Goldlink is one of the few DC artists that can bring these two crowds together. The Northwest and The Southeast. The boatshoes and and foamposites. So even when tensions rise, we all find solace in the fact we’ve all made the same journey; to see the boy prince, the artist formerly known as D'Anthony Carlos, the hero armed with only a single gold chain, home to greet his city once more.    

When Goldlink comes onto the stage, he transforms into both court royalty and court jester. He is adorned in a black bulletproof police vest, a collection of small tags and accessories dangling from his neck.

“You know, Beyonce called me again today, she brought me out to On the Run yesterday.”

A grin crawls across the 25 year old’s face. He stands on the stage alone, a man anchored to his own island. In the spotlight he looks more Eddie Murphy than a grammy-nominated artist, the way he glides across the black platform patiently waiting for the murmurs of the crowd to die down, it makes me feel like we’ve slipped in a Def Jam comedy routine, circa ‘94. “She wanted me to come through again but I told her nah.....nah, I got something to do tonight.” Cheers wash onto the stage and pool at his feet, the art of the subtle flex. The mark of a natural showman.

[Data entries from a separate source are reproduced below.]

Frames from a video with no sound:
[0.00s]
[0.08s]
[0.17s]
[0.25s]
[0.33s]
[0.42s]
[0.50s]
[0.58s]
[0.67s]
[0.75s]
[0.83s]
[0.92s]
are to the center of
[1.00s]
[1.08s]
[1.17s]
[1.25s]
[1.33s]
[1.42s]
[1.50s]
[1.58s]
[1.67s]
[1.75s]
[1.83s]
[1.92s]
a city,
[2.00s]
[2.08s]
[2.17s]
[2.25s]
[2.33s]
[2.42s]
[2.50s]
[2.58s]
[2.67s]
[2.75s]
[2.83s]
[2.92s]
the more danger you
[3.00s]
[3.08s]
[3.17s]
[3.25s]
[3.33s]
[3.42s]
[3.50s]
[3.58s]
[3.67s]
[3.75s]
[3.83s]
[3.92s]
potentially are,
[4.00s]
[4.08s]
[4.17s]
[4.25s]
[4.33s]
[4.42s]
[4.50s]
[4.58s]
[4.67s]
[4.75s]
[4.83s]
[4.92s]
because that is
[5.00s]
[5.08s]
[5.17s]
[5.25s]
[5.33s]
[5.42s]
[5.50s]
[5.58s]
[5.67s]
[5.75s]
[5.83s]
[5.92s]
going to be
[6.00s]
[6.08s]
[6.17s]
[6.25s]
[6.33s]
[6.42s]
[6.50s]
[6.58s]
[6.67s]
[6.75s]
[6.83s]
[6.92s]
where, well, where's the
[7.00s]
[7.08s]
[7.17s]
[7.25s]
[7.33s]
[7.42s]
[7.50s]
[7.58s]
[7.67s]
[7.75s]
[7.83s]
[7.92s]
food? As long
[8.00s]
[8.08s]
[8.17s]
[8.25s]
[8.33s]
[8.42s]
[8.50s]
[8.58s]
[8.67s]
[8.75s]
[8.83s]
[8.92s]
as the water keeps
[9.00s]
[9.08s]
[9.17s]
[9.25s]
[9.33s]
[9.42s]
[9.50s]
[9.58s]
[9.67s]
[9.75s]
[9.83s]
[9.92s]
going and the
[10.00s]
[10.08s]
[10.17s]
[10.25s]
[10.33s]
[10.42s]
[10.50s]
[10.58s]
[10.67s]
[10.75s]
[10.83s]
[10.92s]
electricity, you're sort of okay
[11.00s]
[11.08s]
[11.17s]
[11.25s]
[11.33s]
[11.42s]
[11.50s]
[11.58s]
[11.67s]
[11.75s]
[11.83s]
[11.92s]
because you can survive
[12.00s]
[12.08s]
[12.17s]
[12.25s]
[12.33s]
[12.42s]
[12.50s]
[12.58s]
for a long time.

This show was the final run of a three-night series called “9:30 Club and Trillectro Present GoldLink: Three Nights On U Street,”  a residency dedicated to each of the DC rapper’s projects. Closing out the weekend with selections from his latest album, At What Cost, the night quickly turned into the equal parts trap and future bounce-inspired scene that has made Goldlink, who was born in the District, and grew up between there and Landover, Maryland, a radio mainstay not only nationwide but particularly in the DMV, where his sound gathers its origins from. The infectious rhythms turned the inside of U Hall into a nostalgic 90’s house party. Our vibrating bodies turning into a melting pot of sweat and bass and youthfulness. This is where Goldlink is most comfortable in my ears.

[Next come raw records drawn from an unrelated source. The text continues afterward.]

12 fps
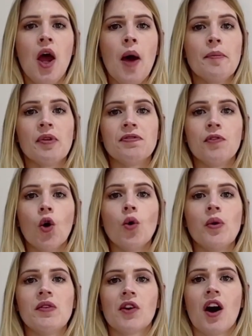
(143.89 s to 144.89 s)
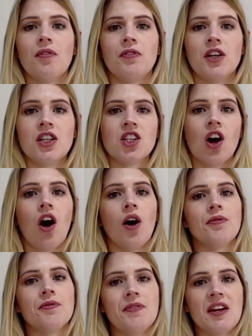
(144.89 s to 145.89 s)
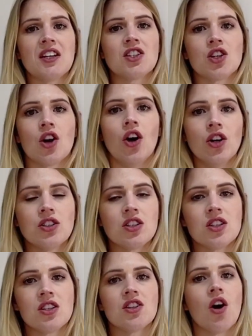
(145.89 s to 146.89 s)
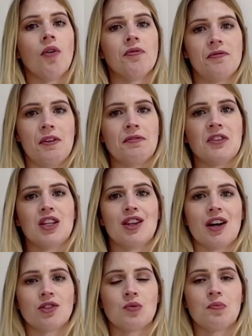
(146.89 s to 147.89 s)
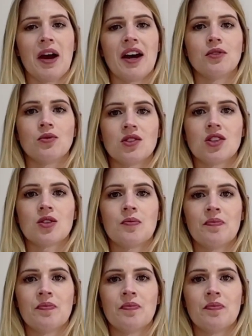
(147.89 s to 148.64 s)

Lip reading: before we've covered our fixed costs of £50,000.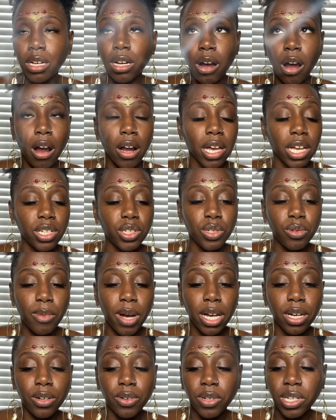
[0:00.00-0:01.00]
Archangel
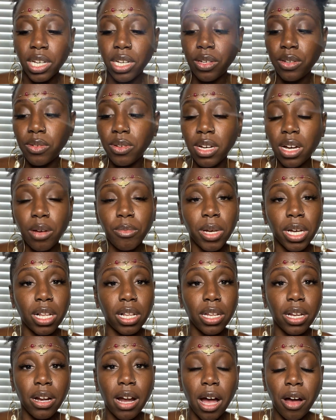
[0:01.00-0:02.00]
Michael, can you come and
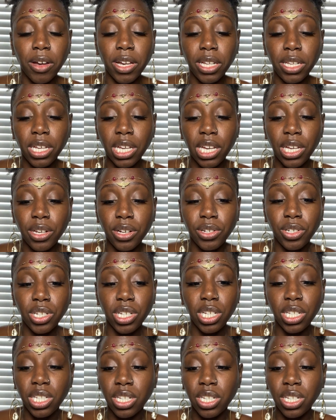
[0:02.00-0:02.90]
clear out any energies,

If I had to place Goldlink next to any of his classmates, a task that is relatively hard to do with his balancing act of unconventional rhyme schemes, heavy 90's influence, and commercial appeal that grows (arguably) in spite of those two trademarks, I’d put him opposite Joey Bada$$. Where Joey took the dusty boom bap path set by greats like RZA, Goldlink is this generation’s Fresh Prince, supplying endless summer bops. I see rows of backs sink into the chest of others as the Steve Lacy-assisted track “Some Girl” drills through the air. I can’t help but think of this as a ritual of sorts, as a kind of festival of honor. Goldlink is our adventurous prince, and we are all the townspeople, celebrating the fact that we know at least one body that crawled out the beast of our city and left with enough life wrapped around his lungs to venture back into its mouth and tell us what he saw out there. A mosh pit emerges as the lyrics of “We Will Never Die” featuring Lil Dude, “We will never die, hell yeah/ Put one in the sky, hell yeah,” have us giving all our breaths to the ether, our bodies in submission to the preacher’s sermon. I’m sure a little blood was spilled in the aftermath, we’ll simply call it communion.

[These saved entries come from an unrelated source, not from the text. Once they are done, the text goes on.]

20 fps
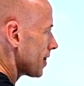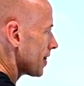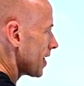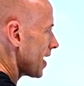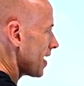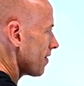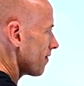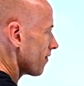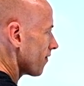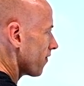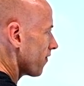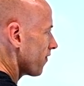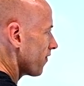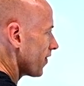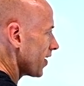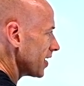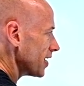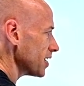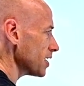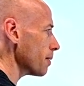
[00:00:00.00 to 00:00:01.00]
That
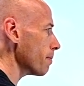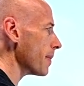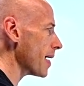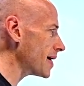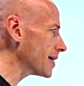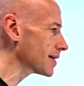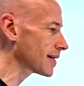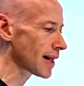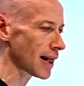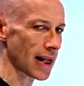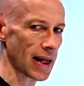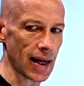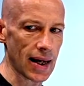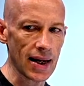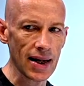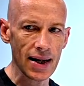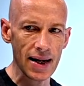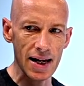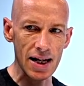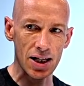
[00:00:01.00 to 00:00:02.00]

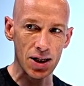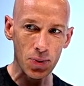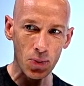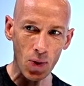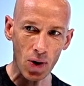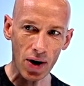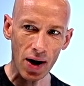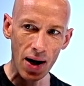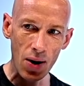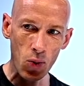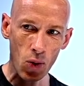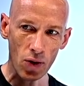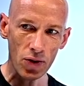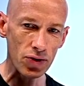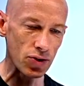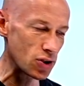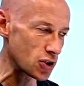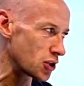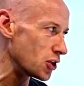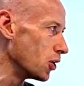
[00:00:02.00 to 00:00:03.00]
fundamentally is what I
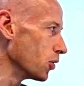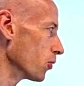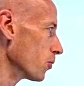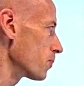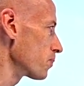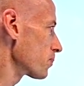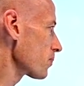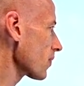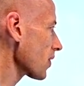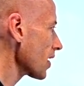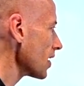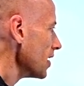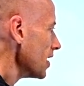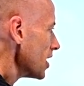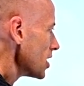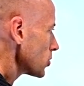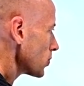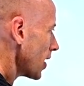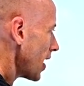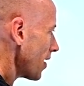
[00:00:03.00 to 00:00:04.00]
want to do.
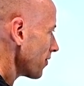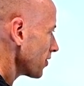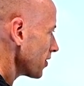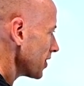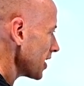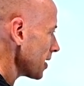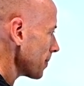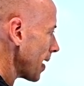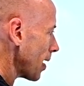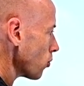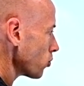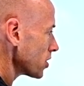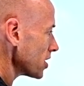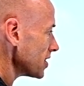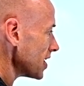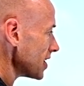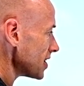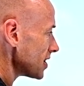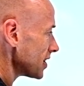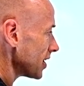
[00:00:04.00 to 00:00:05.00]
So I have to think about, well,
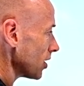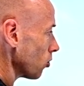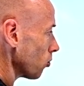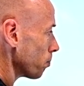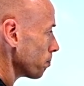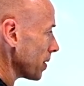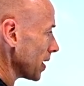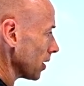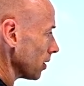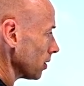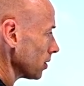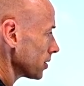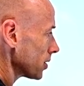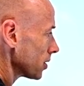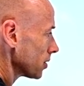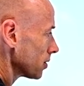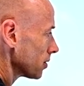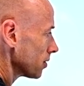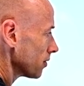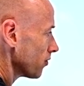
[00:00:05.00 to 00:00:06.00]
does it still build,
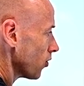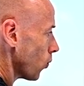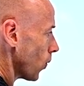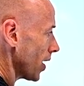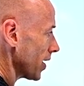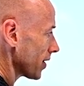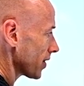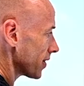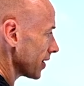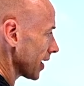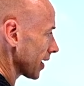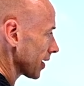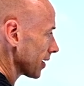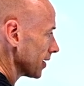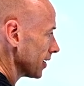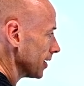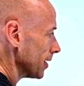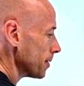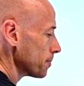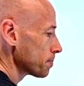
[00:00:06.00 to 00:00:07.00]
for one thing?
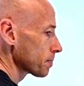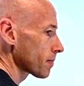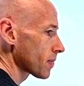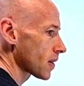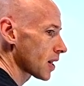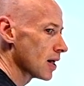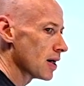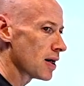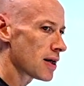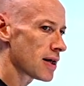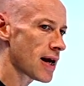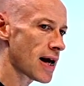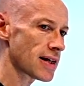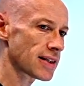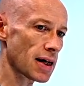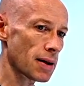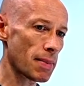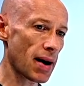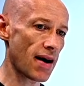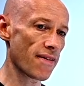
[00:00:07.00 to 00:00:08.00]

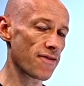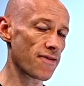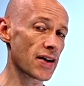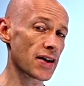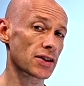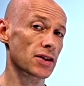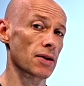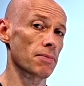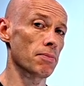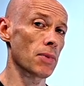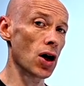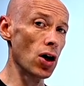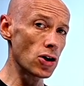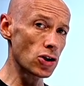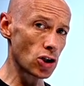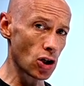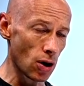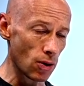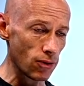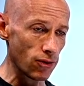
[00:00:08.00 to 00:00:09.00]
Yes, I may have fixed the
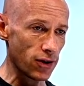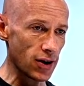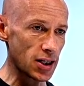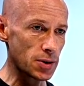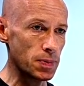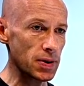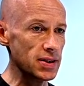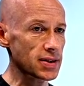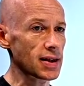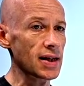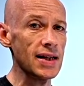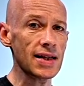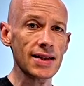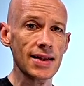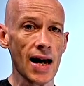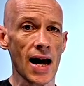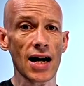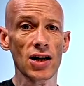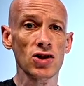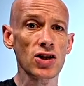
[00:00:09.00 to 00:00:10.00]
merge conflicts, but did
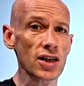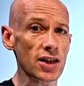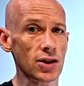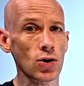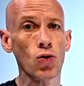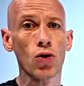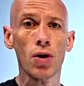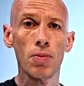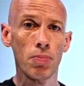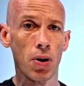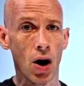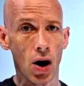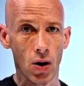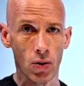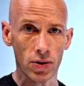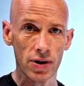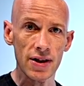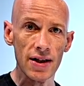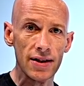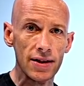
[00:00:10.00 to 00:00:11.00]
it actually still
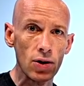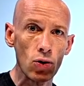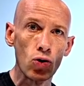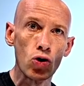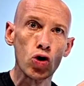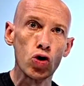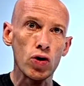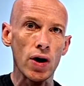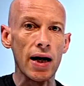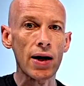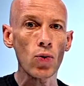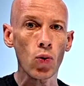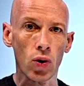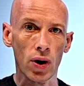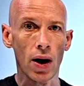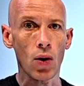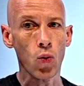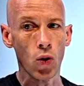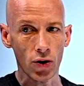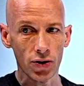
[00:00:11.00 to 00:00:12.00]
compile? Does it still create
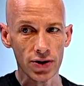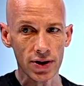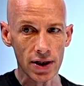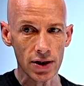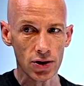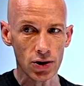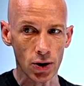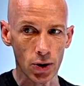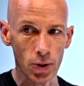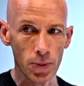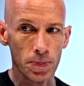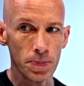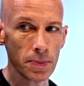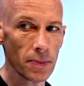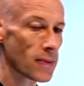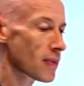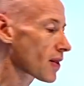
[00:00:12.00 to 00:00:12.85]
what I want it to?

True to to the hero's journey form, a gift must be given for a trip well traveled. After performing an unreleased song featuring the man Andre 3000 himself [The record didn’t make the album due to clearance issues], a representative from Senator Chris Van Hollen, a young black woman wearing a striped blouse with a pleated skirt,  appears from the darkness with a white packet. When she unsheaths a piece of paper from it, she awards Goldlink with a congressional citation of honor for his “contributions as a DC ambassador of the arts,” signed by Senator Van Hollen. Not the forbidden scroll, but close. Goldlink, now sliding back into his comedian persona, declares, “I can’t go to jail no more. Now… now, I got my white card.” Soon after that, an even bigger packet is hauled onto the stage. Due to be being on tour, Goldlink was never able to receive his platinum record from 2017’s song of the summer, “Crew" so it seemed only right that he hoisted the gigantic plaque over all our heads head right here, with a smile as big as the city itself.

In the end, he plays Crew, twice, and orders the moshpit to reopen each time. We do as we’re told.  Man, that boy just can’t wait to be king.